Pourtant, il y avait une solution qui aurait permis à Sarkozy de vaincre Copé. Cette solution, je ne sais si elle lui a été proposée par tel ou tel conseiller. Mais elle existait et je me propose de vous l’expliquer.

La solution se trouve dans la Constitution de notre République. Pas dans le fameux « bloc de constitutionnalité » qui, depuis le 16 juillet 1971, a détourné le Conseil Constitutionnel de sa mission originelle[5. Le Général avait souhaité cette instance justement pour protéger le pouvoir exécutif du pouvoir législatif.]. Non, dans son texte même et précisément dans son article 34. Tout ce qui n’est pas du domaine de la loi – et cet article en donne la liste précise- est du domaine réglementaire, et donc du pouvoir exécutif. Exit Copé. Le président de la République pouvait donc interdire à Copé de se saisir du problème tout en demeurant le gardien des institutions de la Ve République et apparaître ainsi, pour une fois, fidèle aux principes gaulliens.

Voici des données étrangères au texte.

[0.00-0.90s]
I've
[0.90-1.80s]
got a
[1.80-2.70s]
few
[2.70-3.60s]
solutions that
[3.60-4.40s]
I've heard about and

Restait à demeurer ferme pour ne pas perdre la bataille de l’opinion. Le domaine réglementaire, qui est entre les mains du premier ministre[2. Et donc de lui-même…], permettait d’interdire le voile intégral au nom du vivre-ensemble. Pour les services publics, des arrêtés ministériels ou préfectoraux pouvaient imposer l’interdiction. Peut-être même y avait-il déjà dans le maquis de nos règlements des dispositions déjà existantes et permettant d’interdire cette tenue, du genre « il est interdit de se promener masqué dans les rues en dehors des périodes de carnaval ». Pour la voie publique, il aurait aussi pu ajouter une petite touche très politicienne en demandant à certains maires proches de lui d’édicter des arrêts municipaux. Lorsque des maires de stations balnéaires interdisent, là encore pour une question de décence, de se promener en slip de bain dans les rues, ils ont la possibilité de faire de même pour un vêtement heurtant la décence, même si c’est pour des raisons diamétralement opposées. Ainsi aurait-il pu lancer un championnat de France des maires qui aurait pu mettre en difficulté pas mal d’édiles de l’opposition.

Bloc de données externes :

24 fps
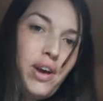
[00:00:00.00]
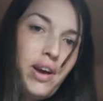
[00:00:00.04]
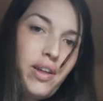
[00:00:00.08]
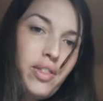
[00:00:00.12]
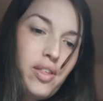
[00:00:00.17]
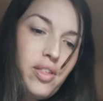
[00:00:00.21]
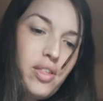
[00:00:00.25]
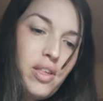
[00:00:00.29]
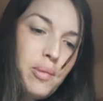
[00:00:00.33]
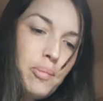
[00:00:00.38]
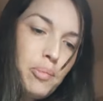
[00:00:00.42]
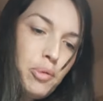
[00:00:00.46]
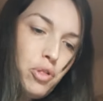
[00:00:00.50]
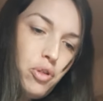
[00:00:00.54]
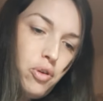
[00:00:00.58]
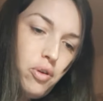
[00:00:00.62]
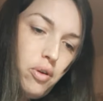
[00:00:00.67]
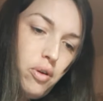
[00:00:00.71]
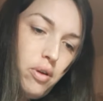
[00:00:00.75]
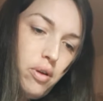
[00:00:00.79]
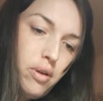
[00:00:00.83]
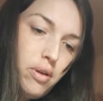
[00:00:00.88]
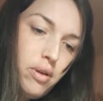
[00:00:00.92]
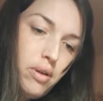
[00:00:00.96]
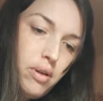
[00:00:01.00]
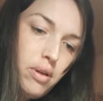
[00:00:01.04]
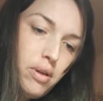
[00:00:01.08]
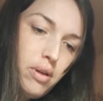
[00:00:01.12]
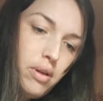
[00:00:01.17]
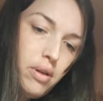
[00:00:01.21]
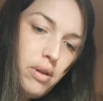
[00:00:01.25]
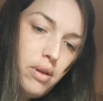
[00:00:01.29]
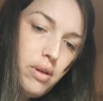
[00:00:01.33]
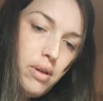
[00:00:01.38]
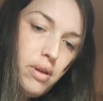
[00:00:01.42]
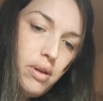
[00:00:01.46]
the temperature.
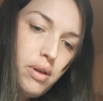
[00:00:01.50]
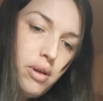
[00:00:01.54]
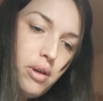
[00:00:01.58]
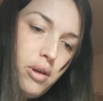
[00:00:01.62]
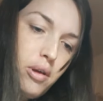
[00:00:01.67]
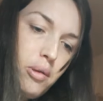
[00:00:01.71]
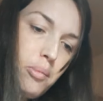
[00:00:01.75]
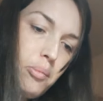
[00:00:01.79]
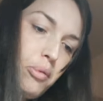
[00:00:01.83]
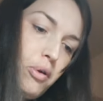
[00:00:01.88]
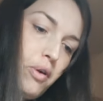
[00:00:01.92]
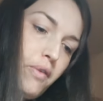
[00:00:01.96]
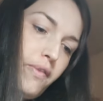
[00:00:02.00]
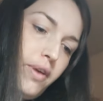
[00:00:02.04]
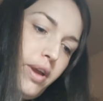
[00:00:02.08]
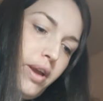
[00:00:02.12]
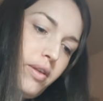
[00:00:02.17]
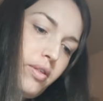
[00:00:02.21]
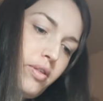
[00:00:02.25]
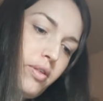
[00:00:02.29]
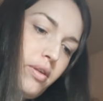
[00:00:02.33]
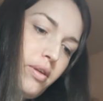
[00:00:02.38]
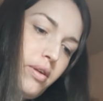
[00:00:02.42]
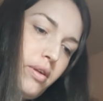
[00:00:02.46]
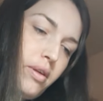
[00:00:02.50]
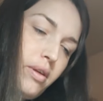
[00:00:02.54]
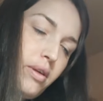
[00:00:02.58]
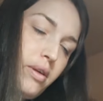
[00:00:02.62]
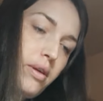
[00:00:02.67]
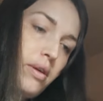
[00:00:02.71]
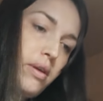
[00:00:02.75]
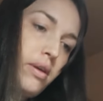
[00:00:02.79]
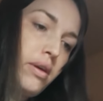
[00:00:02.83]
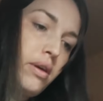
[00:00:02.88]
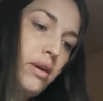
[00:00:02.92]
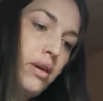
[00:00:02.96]
Perfect.
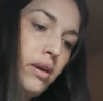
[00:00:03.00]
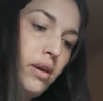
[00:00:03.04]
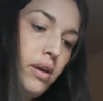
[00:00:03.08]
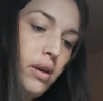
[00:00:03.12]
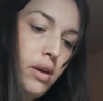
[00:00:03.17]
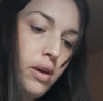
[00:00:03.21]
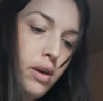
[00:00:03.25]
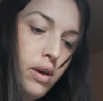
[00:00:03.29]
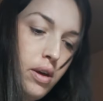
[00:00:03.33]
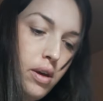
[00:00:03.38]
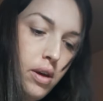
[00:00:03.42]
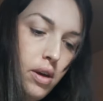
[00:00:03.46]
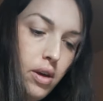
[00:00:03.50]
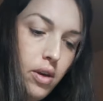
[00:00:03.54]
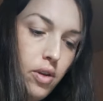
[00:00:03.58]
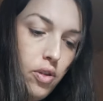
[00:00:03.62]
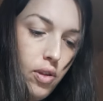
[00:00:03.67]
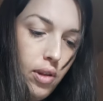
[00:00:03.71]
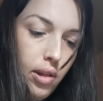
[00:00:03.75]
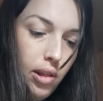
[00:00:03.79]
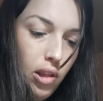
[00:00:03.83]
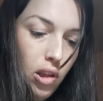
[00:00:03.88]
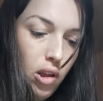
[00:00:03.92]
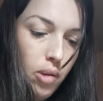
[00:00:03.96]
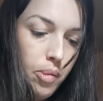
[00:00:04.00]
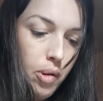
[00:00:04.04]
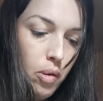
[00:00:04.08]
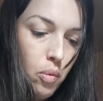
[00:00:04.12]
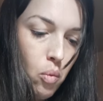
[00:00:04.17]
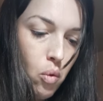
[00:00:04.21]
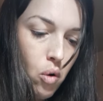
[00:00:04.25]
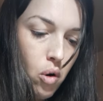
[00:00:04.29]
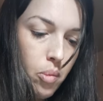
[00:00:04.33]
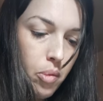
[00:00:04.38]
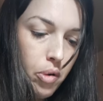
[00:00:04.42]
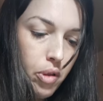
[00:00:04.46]
It's a little bit
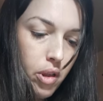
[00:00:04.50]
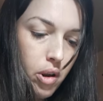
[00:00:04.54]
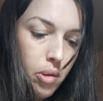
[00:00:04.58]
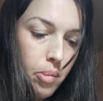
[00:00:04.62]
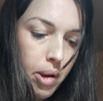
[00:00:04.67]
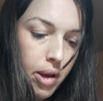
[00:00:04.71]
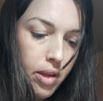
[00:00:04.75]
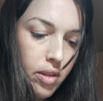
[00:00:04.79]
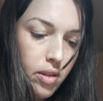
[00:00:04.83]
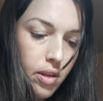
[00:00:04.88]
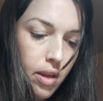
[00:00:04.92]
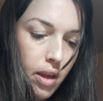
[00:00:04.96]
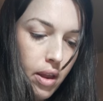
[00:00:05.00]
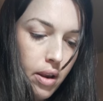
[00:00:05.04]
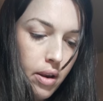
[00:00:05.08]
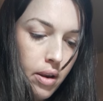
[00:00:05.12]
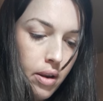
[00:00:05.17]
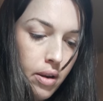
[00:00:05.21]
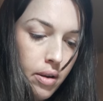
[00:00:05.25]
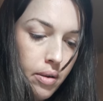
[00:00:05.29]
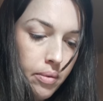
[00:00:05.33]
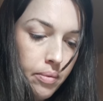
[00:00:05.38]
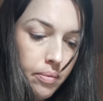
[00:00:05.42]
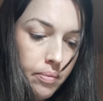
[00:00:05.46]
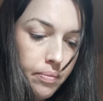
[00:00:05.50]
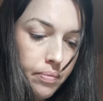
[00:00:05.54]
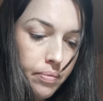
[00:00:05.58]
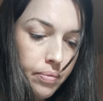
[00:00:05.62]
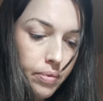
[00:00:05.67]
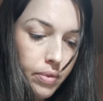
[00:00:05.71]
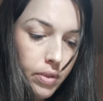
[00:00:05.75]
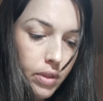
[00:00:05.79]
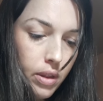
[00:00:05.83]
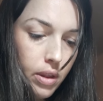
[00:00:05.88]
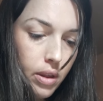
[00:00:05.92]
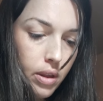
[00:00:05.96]
warmer than my skin.
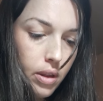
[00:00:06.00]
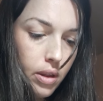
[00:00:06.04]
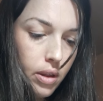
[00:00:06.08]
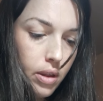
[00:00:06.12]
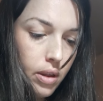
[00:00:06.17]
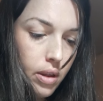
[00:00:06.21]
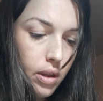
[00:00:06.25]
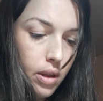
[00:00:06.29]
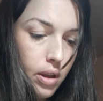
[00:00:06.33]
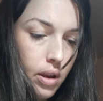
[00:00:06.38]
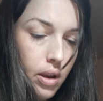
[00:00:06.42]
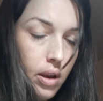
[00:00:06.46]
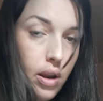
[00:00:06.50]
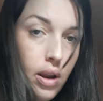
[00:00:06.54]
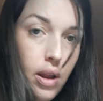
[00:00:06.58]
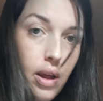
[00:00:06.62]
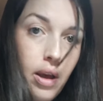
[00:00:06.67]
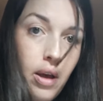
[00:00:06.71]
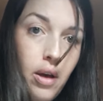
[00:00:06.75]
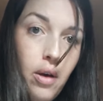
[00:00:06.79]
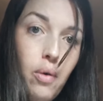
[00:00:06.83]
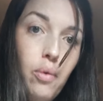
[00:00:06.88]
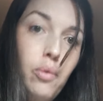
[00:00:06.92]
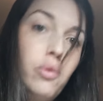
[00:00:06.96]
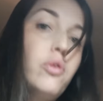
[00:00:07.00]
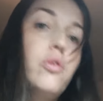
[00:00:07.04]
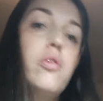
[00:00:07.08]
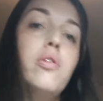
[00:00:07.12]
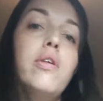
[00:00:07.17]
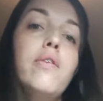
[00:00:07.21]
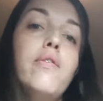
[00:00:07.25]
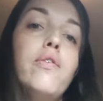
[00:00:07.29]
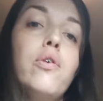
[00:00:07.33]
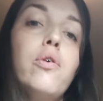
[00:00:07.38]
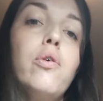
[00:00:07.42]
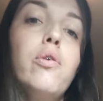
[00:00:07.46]
And now it's
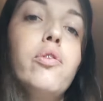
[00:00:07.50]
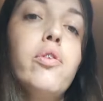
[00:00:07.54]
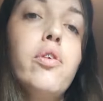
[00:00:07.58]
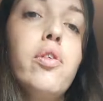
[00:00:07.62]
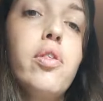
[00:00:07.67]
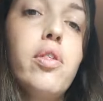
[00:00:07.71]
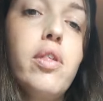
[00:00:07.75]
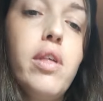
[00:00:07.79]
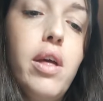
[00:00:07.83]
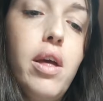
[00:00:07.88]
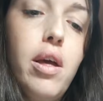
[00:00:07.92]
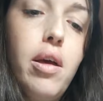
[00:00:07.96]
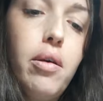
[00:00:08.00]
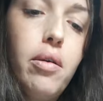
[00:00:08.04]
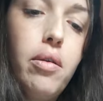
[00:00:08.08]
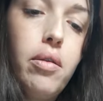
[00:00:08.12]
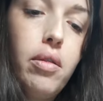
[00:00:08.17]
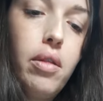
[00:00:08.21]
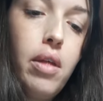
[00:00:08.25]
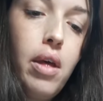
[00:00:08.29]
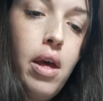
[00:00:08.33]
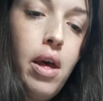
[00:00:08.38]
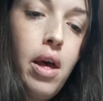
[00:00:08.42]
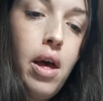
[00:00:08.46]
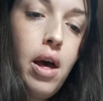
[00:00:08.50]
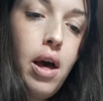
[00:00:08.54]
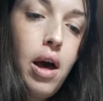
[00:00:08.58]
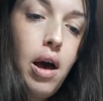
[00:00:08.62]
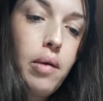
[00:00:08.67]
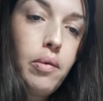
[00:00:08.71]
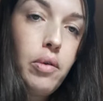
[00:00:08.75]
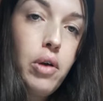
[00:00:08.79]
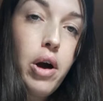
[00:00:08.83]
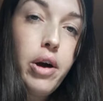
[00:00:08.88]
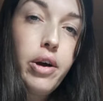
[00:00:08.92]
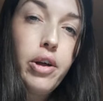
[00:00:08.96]
difficult to see. I'm
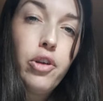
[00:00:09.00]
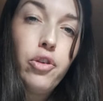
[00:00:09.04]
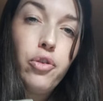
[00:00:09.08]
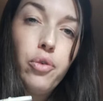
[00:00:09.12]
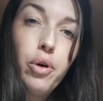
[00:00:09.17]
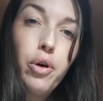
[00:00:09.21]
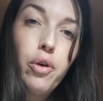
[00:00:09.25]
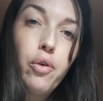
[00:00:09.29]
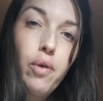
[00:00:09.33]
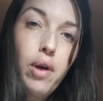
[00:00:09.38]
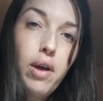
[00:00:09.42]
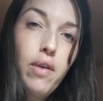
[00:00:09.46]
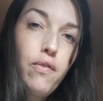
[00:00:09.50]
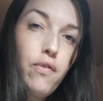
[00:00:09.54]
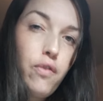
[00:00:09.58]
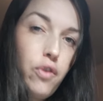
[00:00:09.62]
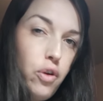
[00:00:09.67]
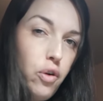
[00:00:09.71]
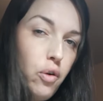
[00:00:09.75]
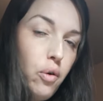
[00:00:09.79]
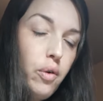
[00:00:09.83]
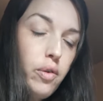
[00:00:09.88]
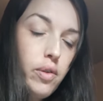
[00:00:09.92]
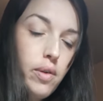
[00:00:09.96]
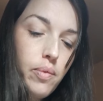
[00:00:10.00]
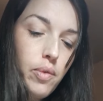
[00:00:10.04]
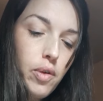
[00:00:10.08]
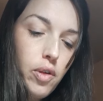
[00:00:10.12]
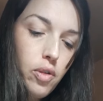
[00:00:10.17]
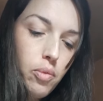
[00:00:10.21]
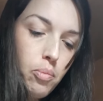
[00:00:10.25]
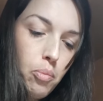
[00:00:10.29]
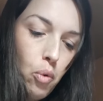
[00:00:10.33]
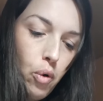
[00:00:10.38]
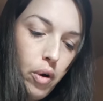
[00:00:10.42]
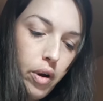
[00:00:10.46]
not going to do a great view because I'm just
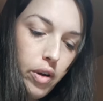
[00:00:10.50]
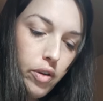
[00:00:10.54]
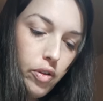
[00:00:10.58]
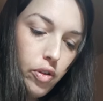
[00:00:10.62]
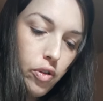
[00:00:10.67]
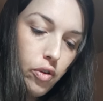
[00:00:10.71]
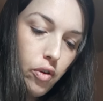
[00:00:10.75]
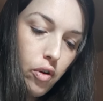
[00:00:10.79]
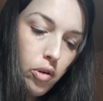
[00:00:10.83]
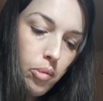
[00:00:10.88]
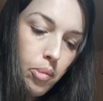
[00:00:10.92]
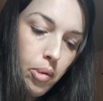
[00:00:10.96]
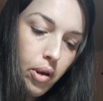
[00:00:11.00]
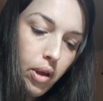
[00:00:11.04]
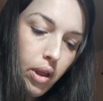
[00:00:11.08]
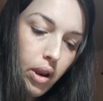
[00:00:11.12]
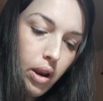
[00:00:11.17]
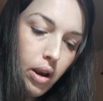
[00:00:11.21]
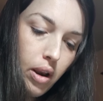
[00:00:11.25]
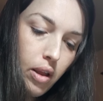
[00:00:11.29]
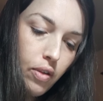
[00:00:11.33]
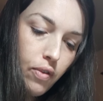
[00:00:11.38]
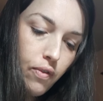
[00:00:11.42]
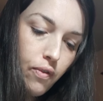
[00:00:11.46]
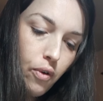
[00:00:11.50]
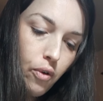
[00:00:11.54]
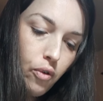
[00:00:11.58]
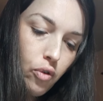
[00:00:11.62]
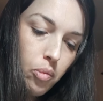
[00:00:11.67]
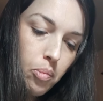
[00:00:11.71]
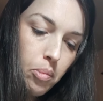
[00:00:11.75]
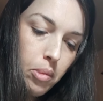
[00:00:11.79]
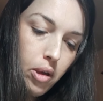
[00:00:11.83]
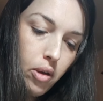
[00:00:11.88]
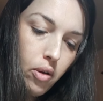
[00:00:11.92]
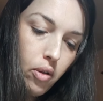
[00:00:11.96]
more concerned about getting his first
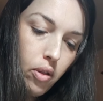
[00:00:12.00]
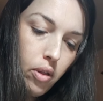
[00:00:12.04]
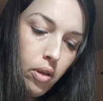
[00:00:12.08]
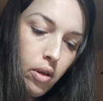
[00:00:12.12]
meal.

Et si, par la suite, les tribunaux administratifs, puis le Conseil d’Etat[3. Dans sa formation juridictionnelle et non plus celle de conseil du gouvernement.] avaient annulé ces différents arrêtés – ministériels, préfectoraux ou municipaux, il aurait pu in fine décider d’un projet de loi d’interdiction générale, tout en fustigeant les juges pour leur laxisme.

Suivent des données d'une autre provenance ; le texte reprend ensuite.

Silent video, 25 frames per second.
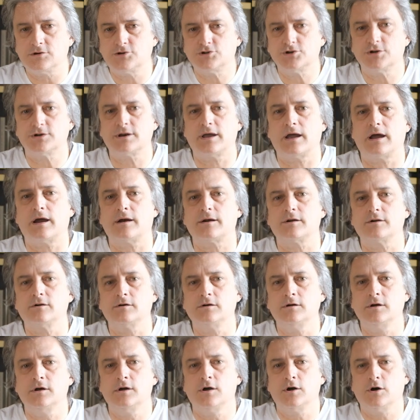
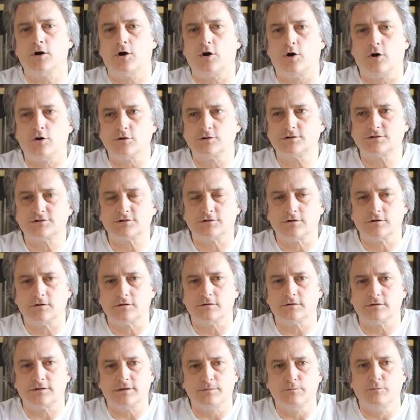scenario,
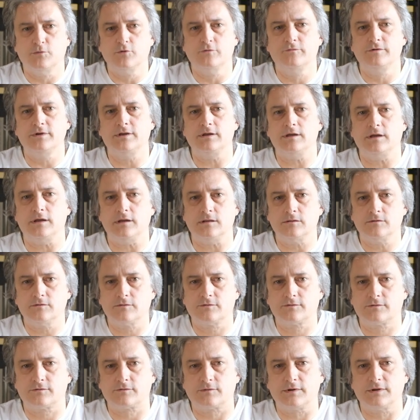also the movie
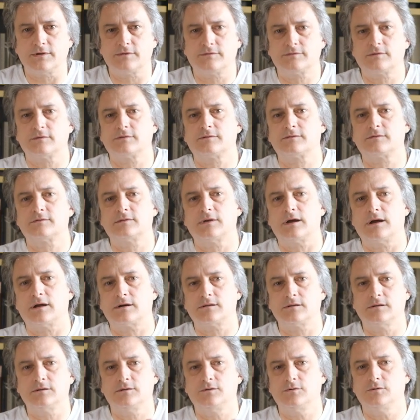industries
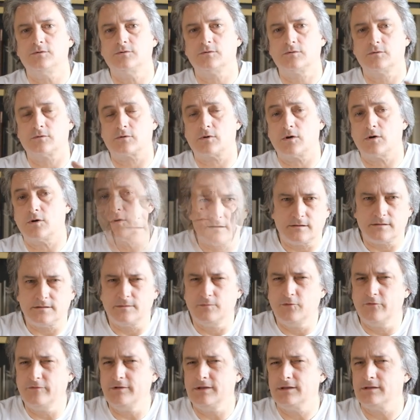started to grow. The
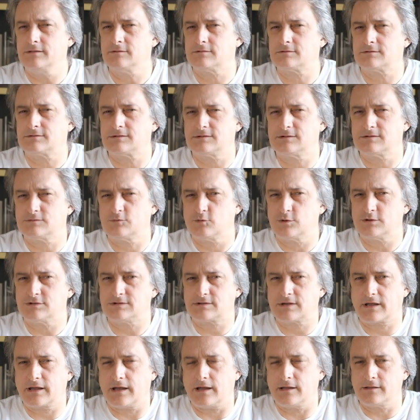movie industries
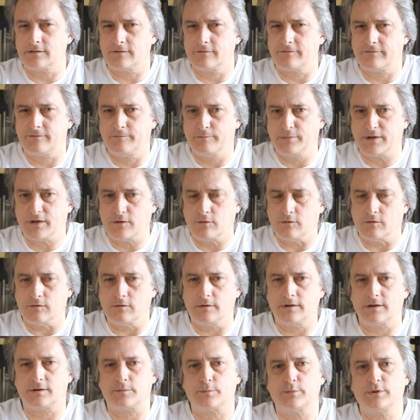was kind of
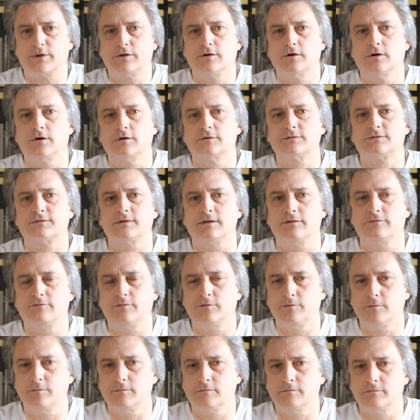peculiar, because if
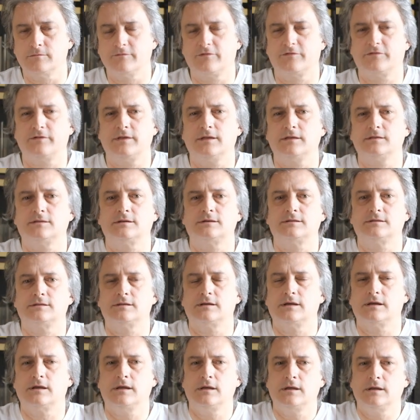you think that
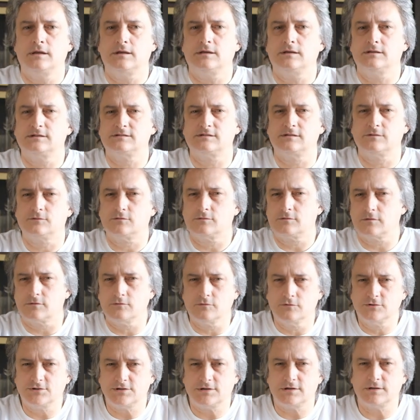the Istituto
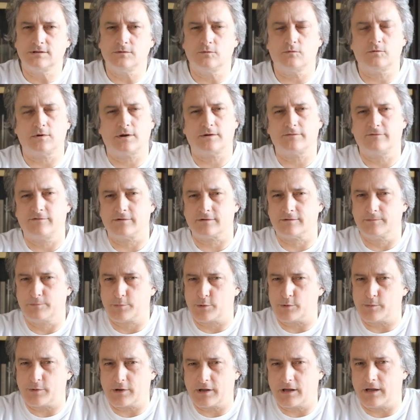Luce, the one for the
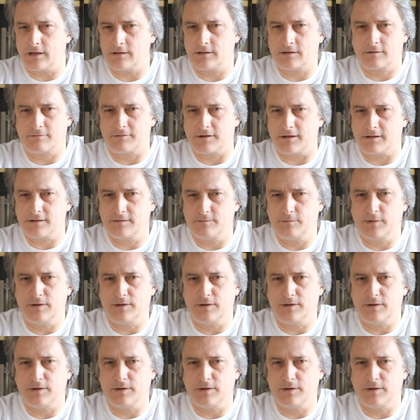propaganda created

Fermeté, posture institutionnelle revenant aux sources de la constitution du Général, rabattage de caquet de Copé, mise en difficulté des maires socialistes, dénonciation éventuelle des juges et apparences sauvées : tel aurait été le bilan flatteur de Nicolas Sarkozy s’il avait appliqué cette méthode qui aurait dû être mise en pratique dès l’automne dernier. Au lieu de cela, il a capitulé en rase campagne devant Copé et pris le risque d’être désavoué par un conseil constitutionnel, dont le seul membre de gauche est celui qu’il a lui-même nommé, voire par l’Europe dont les Français n’ont pas oublié qu’il en était tellement friand, au point d’imposer – par la voie parlementaire – la constitution européenne qu’ils avaient refusée.